Exercise objective »
Your answer must hold only the lines below from the line containing "[00:03:18.15 to 00:03:19.05]" through the line containing "(14.13 s to 15.04 s)", each reproduced exactly.

Listed entries »
____________
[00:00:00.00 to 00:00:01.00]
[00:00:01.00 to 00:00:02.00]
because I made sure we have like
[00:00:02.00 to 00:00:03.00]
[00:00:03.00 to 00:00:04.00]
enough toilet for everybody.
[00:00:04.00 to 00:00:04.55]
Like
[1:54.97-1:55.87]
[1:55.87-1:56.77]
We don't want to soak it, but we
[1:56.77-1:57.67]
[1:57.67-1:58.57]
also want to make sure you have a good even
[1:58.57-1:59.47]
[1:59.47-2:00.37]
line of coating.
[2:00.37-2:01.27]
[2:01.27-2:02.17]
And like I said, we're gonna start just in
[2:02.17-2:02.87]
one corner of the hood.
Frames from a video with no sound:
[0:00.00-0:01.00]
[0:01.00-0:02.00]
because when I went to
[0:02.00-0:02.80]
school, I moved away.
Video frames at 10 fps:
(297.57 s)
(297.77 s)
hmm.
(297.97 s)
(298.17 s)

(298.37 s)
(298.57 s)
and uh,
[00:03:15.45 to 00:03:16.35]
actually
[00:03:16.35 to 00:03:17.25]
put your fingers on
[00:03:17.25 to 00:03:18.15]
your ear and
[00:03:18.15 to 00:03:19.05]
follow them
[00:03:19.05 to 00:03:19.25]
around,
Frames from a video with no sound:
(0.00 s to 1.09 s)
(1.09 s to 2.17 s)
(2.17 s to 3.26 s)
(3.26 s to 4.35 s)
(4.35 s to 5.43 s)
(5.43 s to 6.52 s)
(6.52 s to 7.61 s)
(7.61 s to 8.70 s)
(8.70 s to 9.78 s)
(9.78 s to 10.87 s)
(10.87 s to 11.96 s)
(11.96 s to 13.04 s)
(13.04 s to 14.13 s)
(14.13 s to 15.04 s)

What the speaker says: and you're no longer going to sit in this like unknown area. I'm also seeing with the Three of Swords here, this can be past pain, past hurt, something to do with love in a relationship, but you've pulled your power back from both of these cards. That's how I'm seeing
____________
Result »
[00:03:18.15 to 00:03:19.05]
follow them
[00:03:19.05 to 00:03:19.25]
around,
Frames from a video with no sound:
(0.00 s to 1.09 s)
(1.09 s to 2.17 s)
(2.17 s to 3.26 s)
(3.26 s to 4.35 s)
(4.35 s to 5.43 s)
(5.43 s to 6.52 s)
(6.52 s to 7.61 s)
(7.61 s to 8.70 s)
(8.70 s to 9.78 s)
(9.78 s to 10.87 s)
(10.87 s to 11.96 s)
(11.96 s to 13.04 s)
(13.04 s to 14.13 s)
(14.13 s to 15.04 s)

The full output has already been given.